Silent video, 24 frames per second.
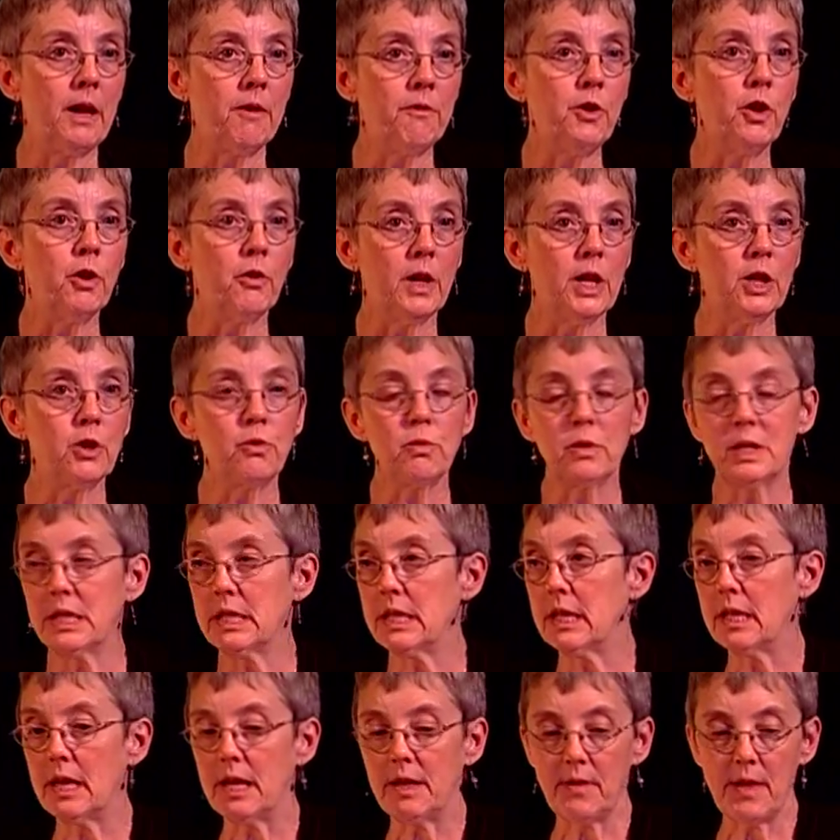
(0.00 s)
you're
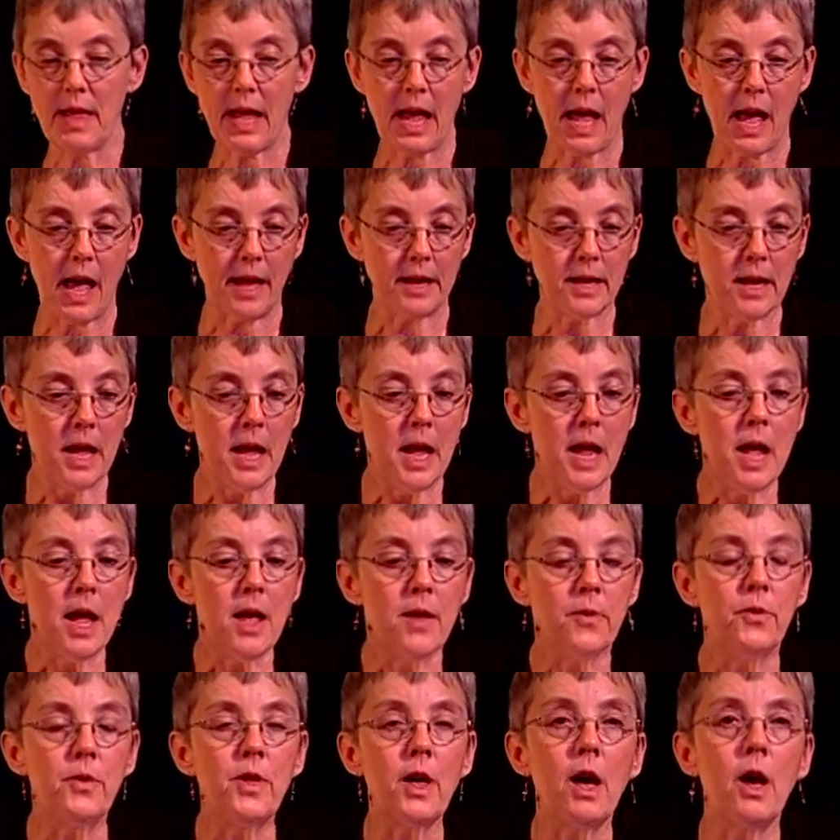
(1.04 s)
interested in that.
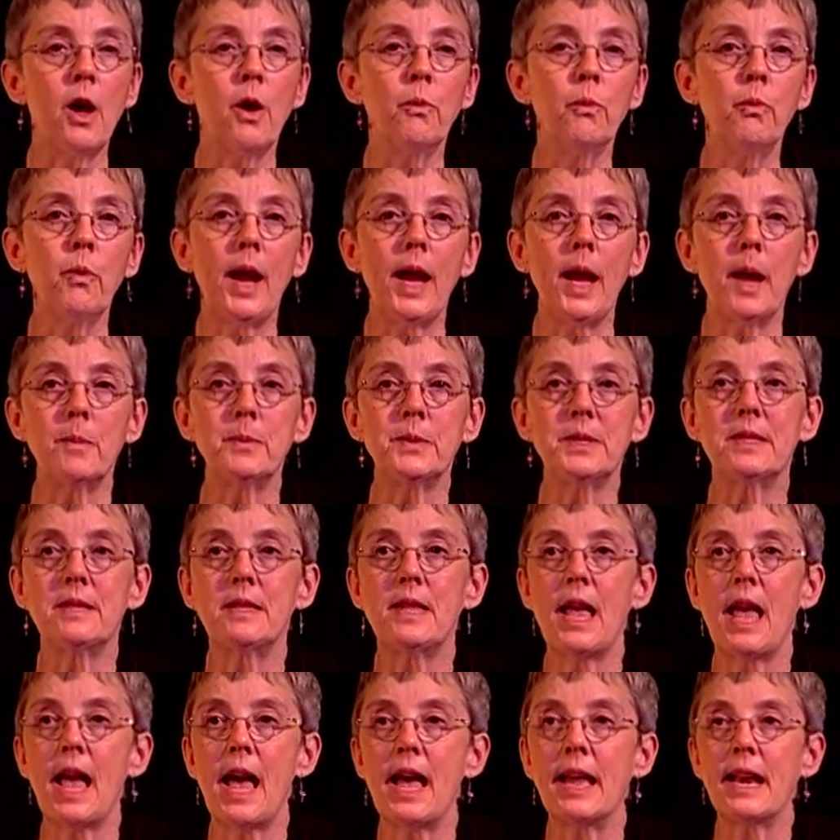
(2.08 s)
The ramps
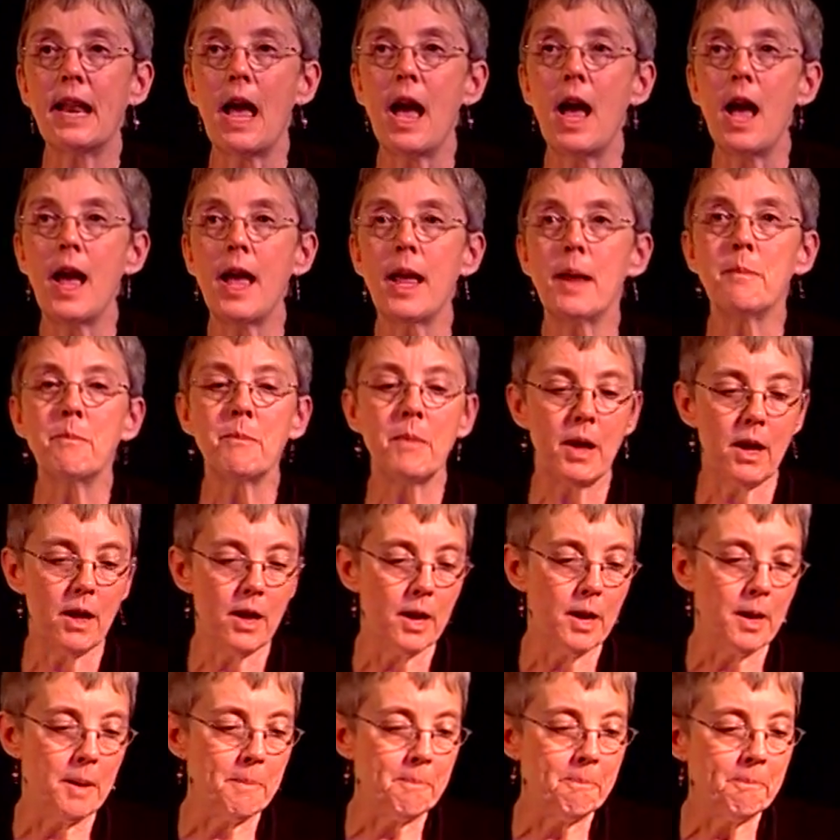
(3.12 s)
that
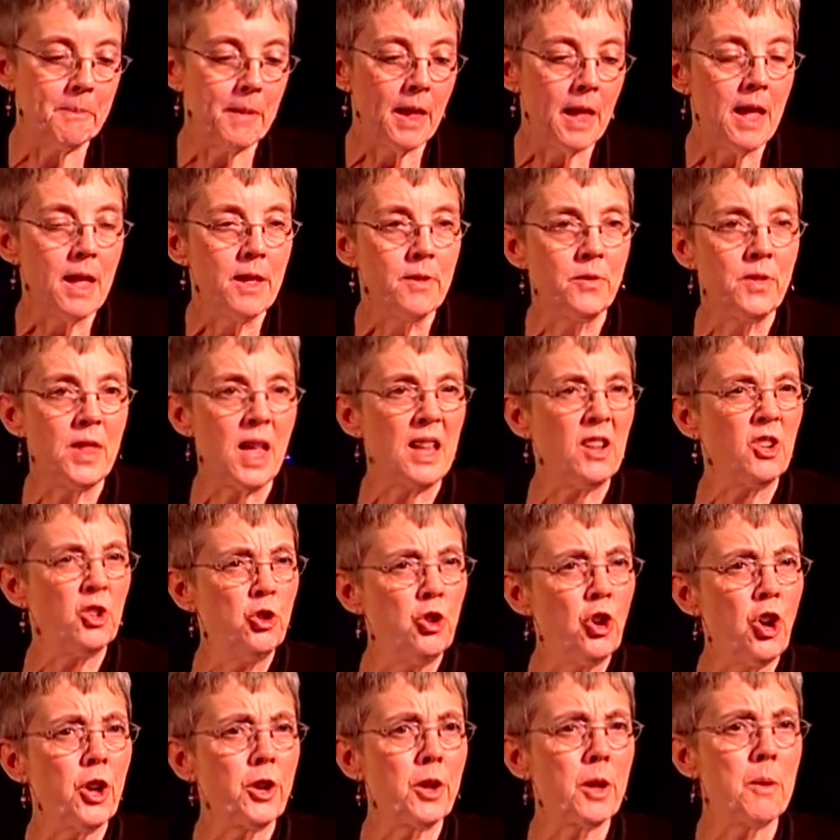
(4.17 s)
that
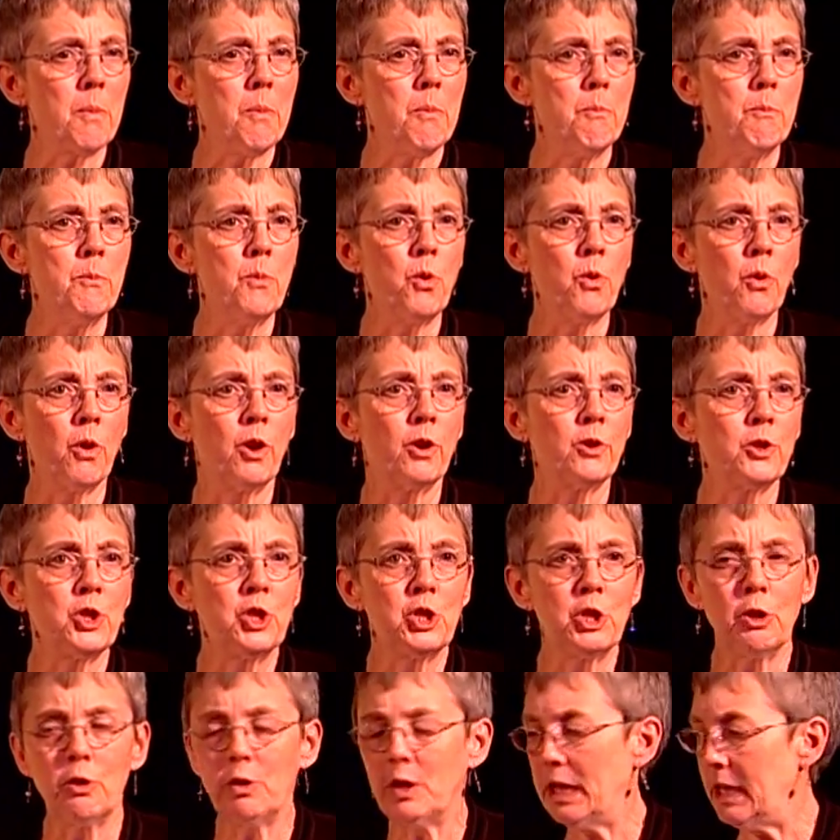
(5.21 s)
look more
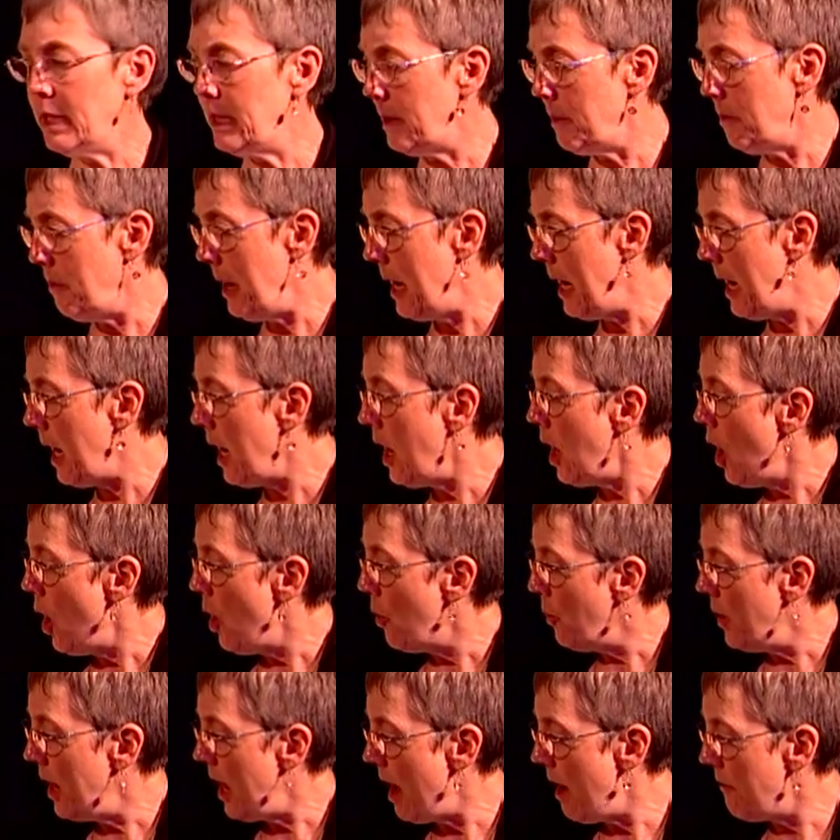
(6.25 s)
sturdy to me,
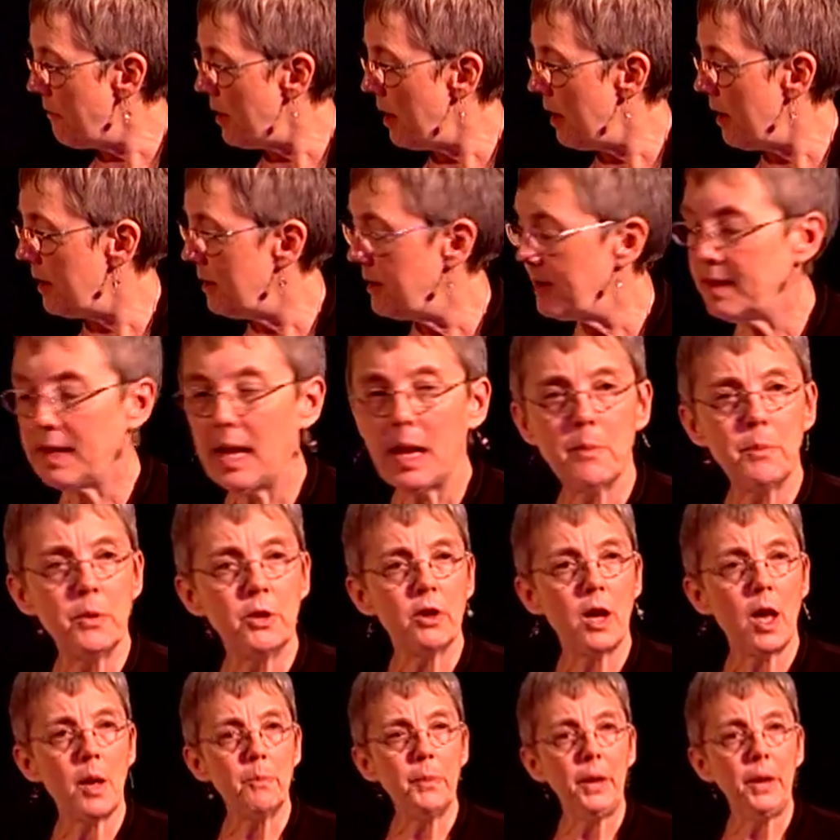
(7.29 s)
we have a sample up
================================
— Work required —
Your task is to set down every entry exactly, leaving out any picture it contains.

— Expected answer —
Silent video, 24 frames per second.
(0.00 s)
you're
(1.04 s)
interested in that.
(2.08 s)
The ramps
(3.12 s)
that
(4.17 s)
that
(5.21 s)
look more
(6.25 s)
sturdy to me,
(7.29 s)
we have a sample up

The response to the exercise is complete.